Earnings Report /

Kohinoor Textile Mills: 4QFY21 review – earnings beat due to lower-than-expected Opex

  • KTML posted an unconsolidated EPS of PKR3.56 in 4Q, beating our expectations amid lower Opex, and a final DPS of PKR1.0

  • GMs remained flattish qoq, where higher Spinning margins may have been offset by lower Home Textile margins, in our view

  • We reiterate our Buy stance on KTML with a June 2022 TP of PKR145/sh

Intermarket Securities
16 August 2021

Kohinoor Textile Mills Ltd (KTML) has reported an unconsolidated NPAT of PKR1.1bn for 4QFY21 (EPS: PKR3.56), up 56% qoq and a big jump from an EPS of PKR0.19 in SPLY. This takes FY21 NPAT to PKR2.8bn (EPS: PKR9.21). The 4Q result is better than our expected EPS of PKR2.30, where the deviation stems from lower-than-expected Opex. KTML announced a final DPS of PKR1.0/sh, against our expectation of PKR2.0/sh, taking FY21 payout to PKR2.0/sh.

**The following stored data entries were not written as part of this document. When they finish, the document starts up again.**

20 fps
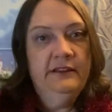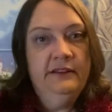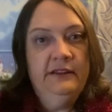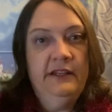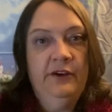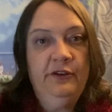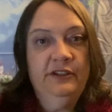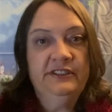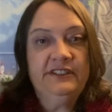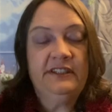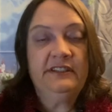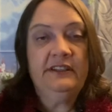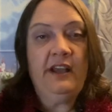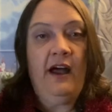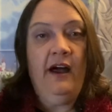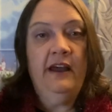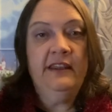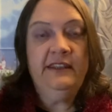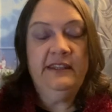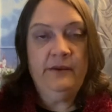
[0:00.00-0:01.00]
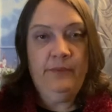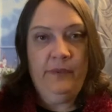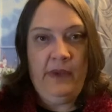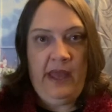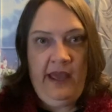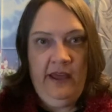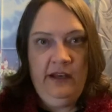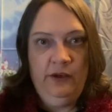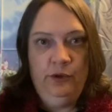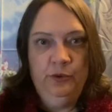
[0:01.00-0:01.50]
There is a tithing
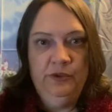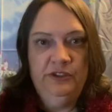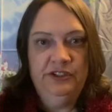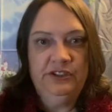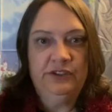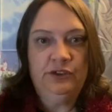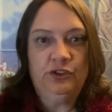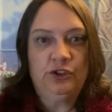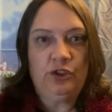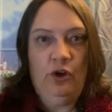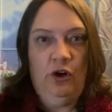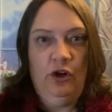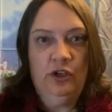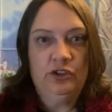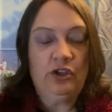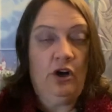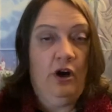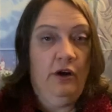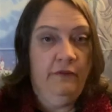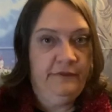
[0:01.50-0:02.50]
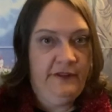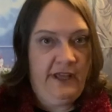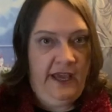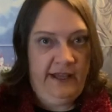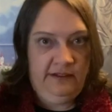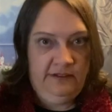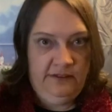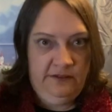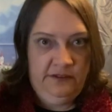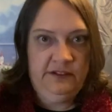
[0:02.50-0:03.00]
man who is in charge of
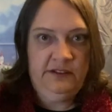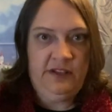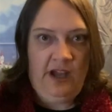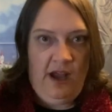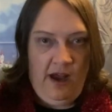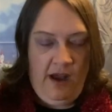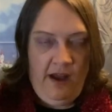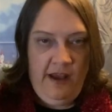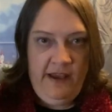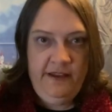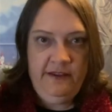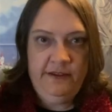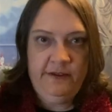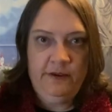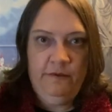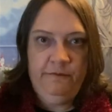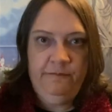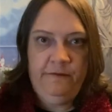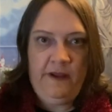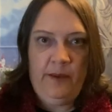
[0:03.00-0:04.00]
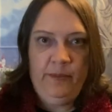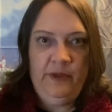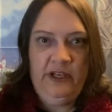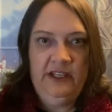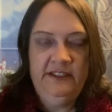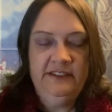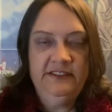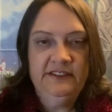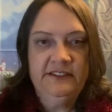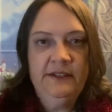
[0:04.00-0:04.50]
that tithe of
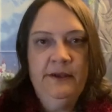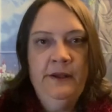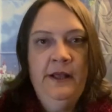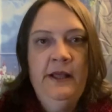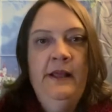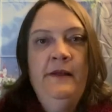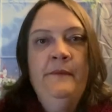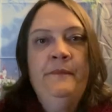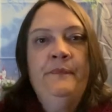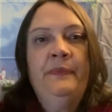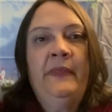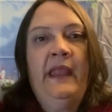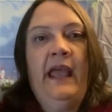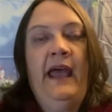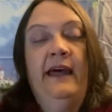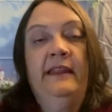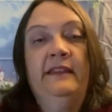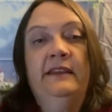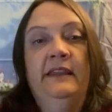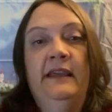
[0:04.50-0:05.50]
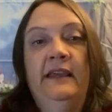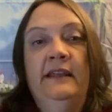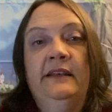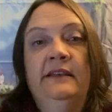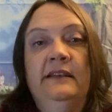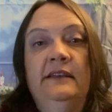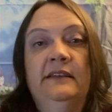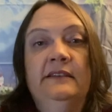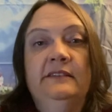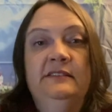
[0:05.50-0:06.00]
families, and
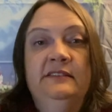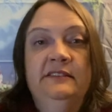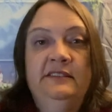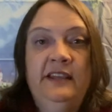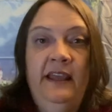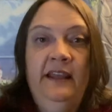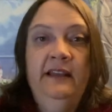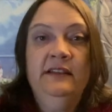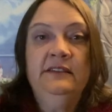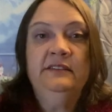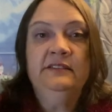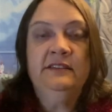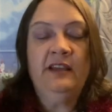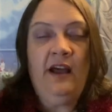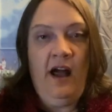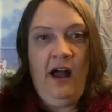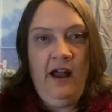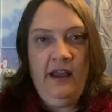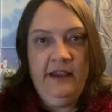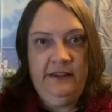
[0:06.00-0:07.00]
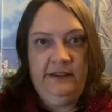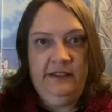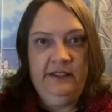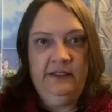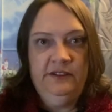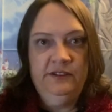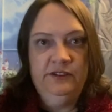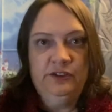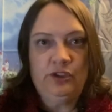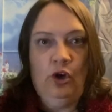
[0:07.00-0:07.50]
then 10
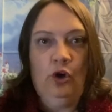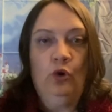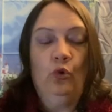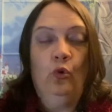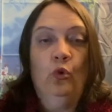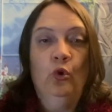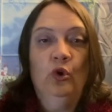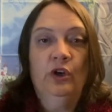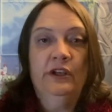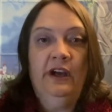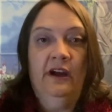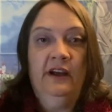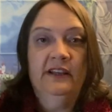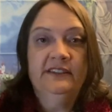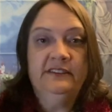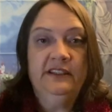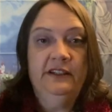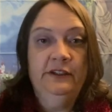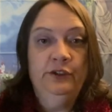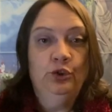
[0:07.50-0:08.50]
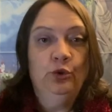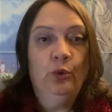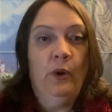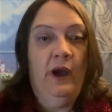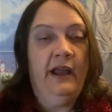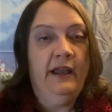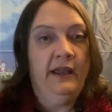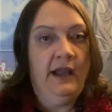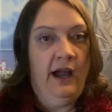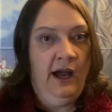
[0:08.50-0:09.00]
tithings are organized into
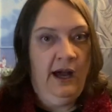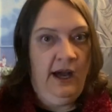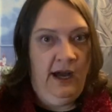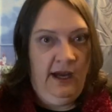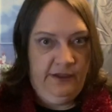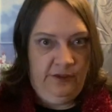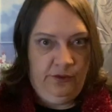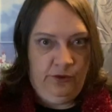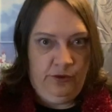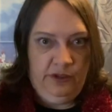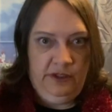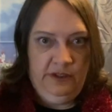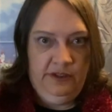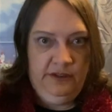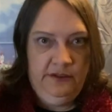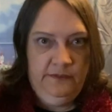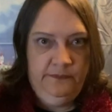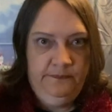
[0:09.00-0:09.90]
a hundred.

Key highlights from 4QFY21 result:

  • Revenue has clocked in at PKR8.3bn, up c.10% qoq, broadly in line with our expectation, where we suspect higher sales of the Spinning (both local and export sales of yarn) and Home Textile segments. Recall that Pakistan's exports grew c.5% qoq, despite the reduced working hours due to Ramadan. We highlight that the Spinning segment contributed c.50% of KTML's revenue in 3Q (likely same in 4Q).

  • Gross margins remained flattish qoq at c.22%, broadly in line with our expectations. This can be attributed to a sequential decline in Home Textile margins amid rising input costs, where we highlight a c.2% qoq rise in global cotton prices. We expect that margins in the Home Textile segment will improve in the coming quarters, due to increase in US$ selling prices and recent PKR/USD depreciation.

  • Distribution/Admin expenses are down 8%/3% qoq. The decrease, despite an increase in sales, may be due to lower freight and commission costs, in our view. We await annual accounts for further clarity.

  • Finance costs declined 7% qoq to PKR156mn, likely due to improved receivable collection and higher revenues, resulting in a decline in borrowings, in our view. Effective tax rate clocked in at 13% compared with 26% last quarter, potentially due to an increase in exports-to-sales ratio. ETR in FY21 clocked in at 19%. 

This is a strong result from KTML, where we expect the robust sales momentum to continue into FY22, on the back of strong orders backlog and cotton inventory until 3QFY22. Margins are likely to improve amid pass-on of input costs to consumers, as cotton prices now hover close to US¢100/lb (up 46% yoy). Upon the approval of the highly anticipated Textile Policy, the present growth momentum is likely to sustain, in our view, where the US-China trade rift, resurgence of Covid-19 cases in competing countries and gradual lifting of restrictions in the West also improve prospects for Pakistan's textile exports.

We, therefore, reiterate our Buy stance on KTML (June 2022 TP of PKR145/sh).